#### [Work instruction]
Return all the entries exactly. No pictures.

[[ Exercise inputs open ]]

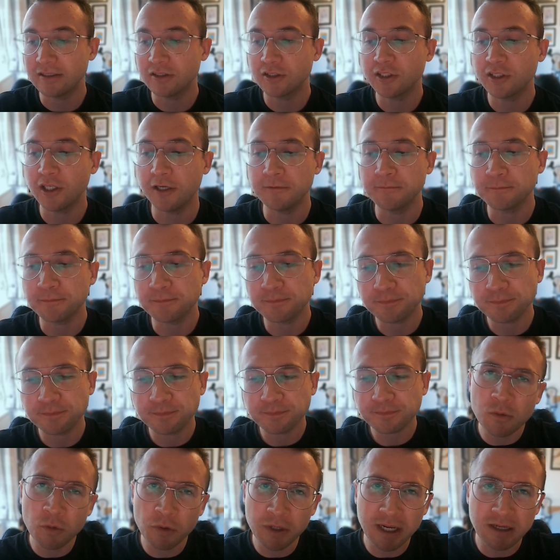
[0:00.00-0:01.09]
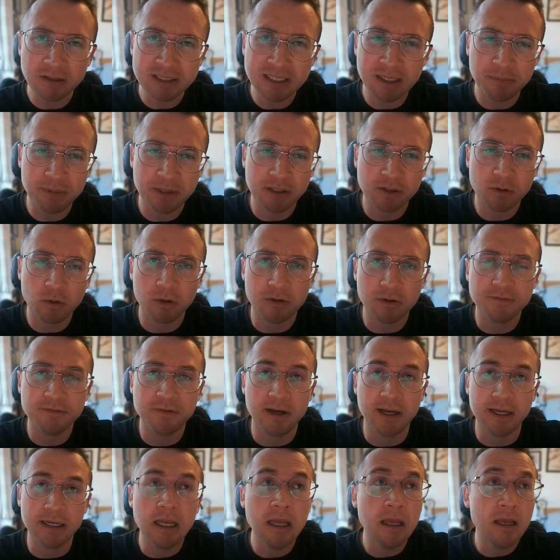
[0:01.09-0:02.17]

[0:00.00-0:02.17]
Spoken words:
So, what else happened in qualifying?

[[ Exercise inputs closed ]]

#### [Answer box]
[0:00.00-0:01.09]
[0:01.09-0:02.17]

[0:00.00-0:02.17]
Spoken words:
So, what else happened in qualifying?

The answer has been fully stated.